## What to do:
An exact restatement of the entire listing is needed, excluding all images.

## Records for the exercise:
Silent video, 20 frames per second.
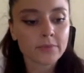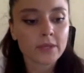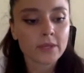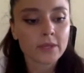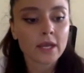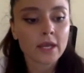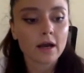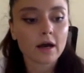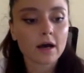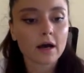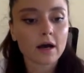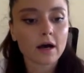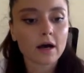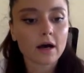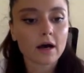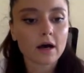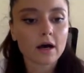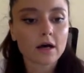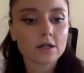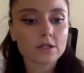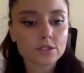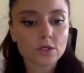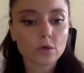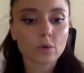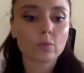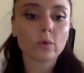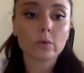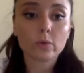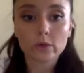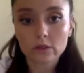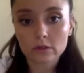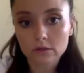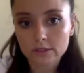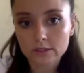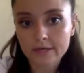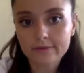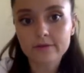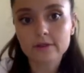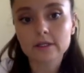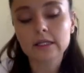So we will
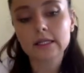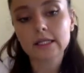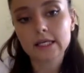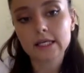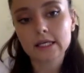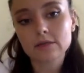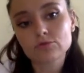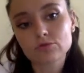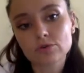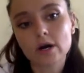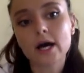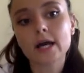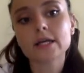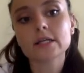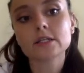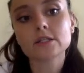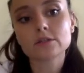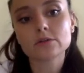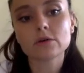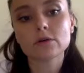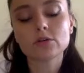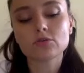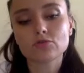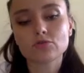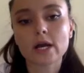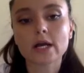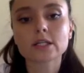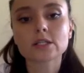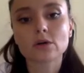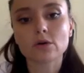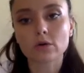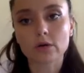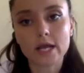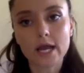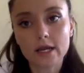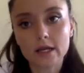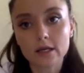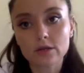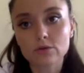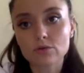definitely try to attract
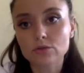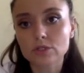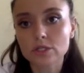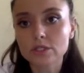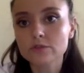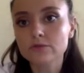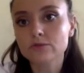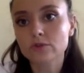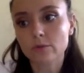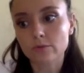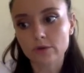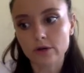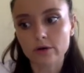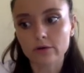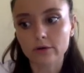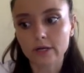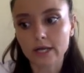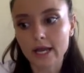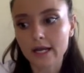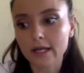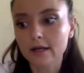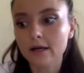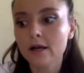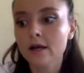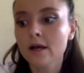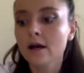organic users from the organic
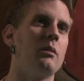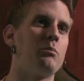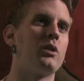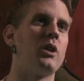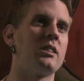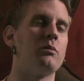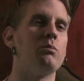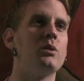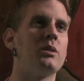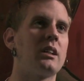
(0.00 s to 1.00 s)
progressive
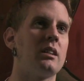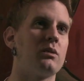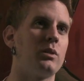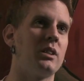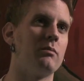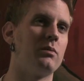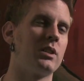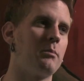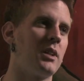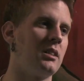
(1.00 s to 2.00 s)
music is really
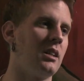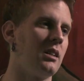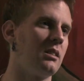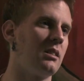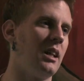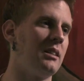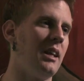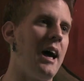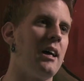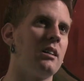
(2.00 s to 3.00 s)
something
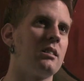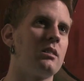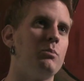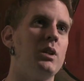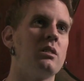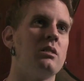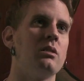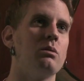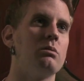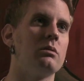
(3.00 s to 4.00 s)
that speaks
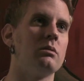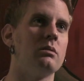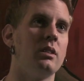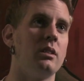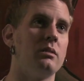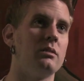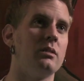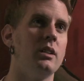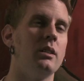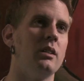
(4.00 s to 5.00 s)
to
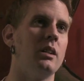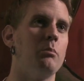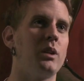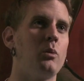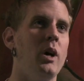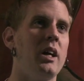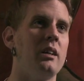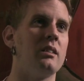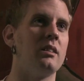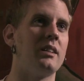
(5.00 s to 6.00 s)
in a big
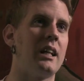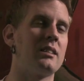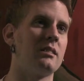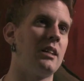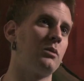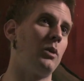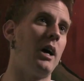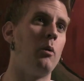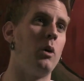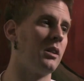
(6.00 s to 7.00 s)
way. That's why
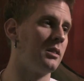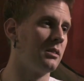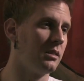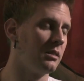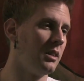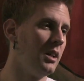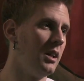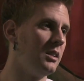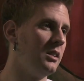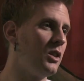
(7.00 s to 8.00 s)
I wanted to
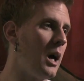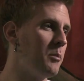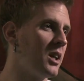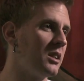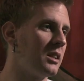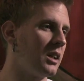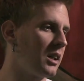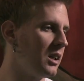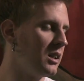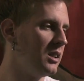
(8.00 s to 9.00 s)
do that, because it's like
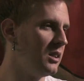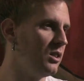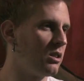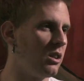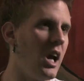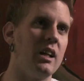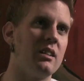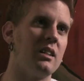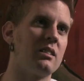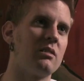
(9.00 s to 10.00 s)
you're creating
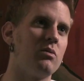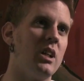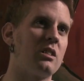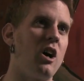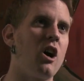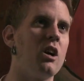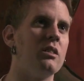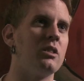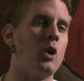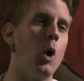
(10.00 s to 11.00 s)
this art,
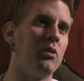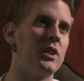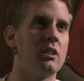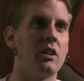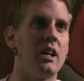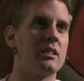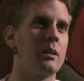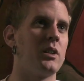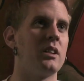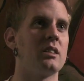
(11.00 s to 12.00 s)
and you're hopefully creating
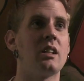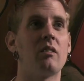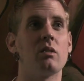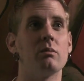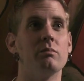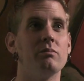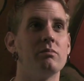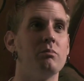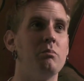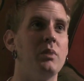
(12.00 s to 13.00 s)
something that's never
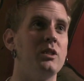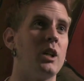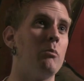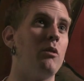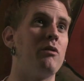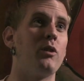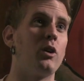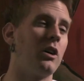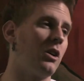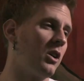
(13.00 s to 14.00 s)
been done
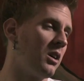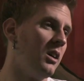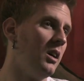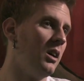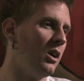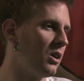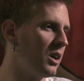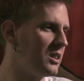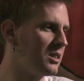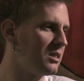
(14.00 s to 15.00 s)
before, or
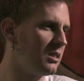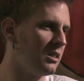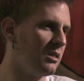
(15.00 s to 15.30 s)
it's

## Problem solution:
Silent video, 20 frames per second.
So we will
definitely try to attract
organic users from the organic
(0.00 s to 1.00 s)
progressive
(1.00 s to 2.00 s)
music is really
(2.00 s to 3.00 s)
something
(3.00 s to 4.00 s)
that speaks
(4.00 s to 5.00 s)
to
(5.00 s to 6.00 s)
in a big
(6.00 s to 7.00 s)
way. That's why
(7.00 s to 8.00 s)
I wanted to
(8.00 s to 9.00 s)
do that, because it's like
(9.00 s to 10.00 s)
you're creating
(10.00 s to 11.00 s)
this art,
(11.00 s to 12.00 s)
and you're hopefully creating
(12.00 s to 13.00 s)
something that's never
(13.00 s to 14.00 s)
been done
(14.00 s to 15.00 s)
before, or
(15.00 s to 15.30 s)
it's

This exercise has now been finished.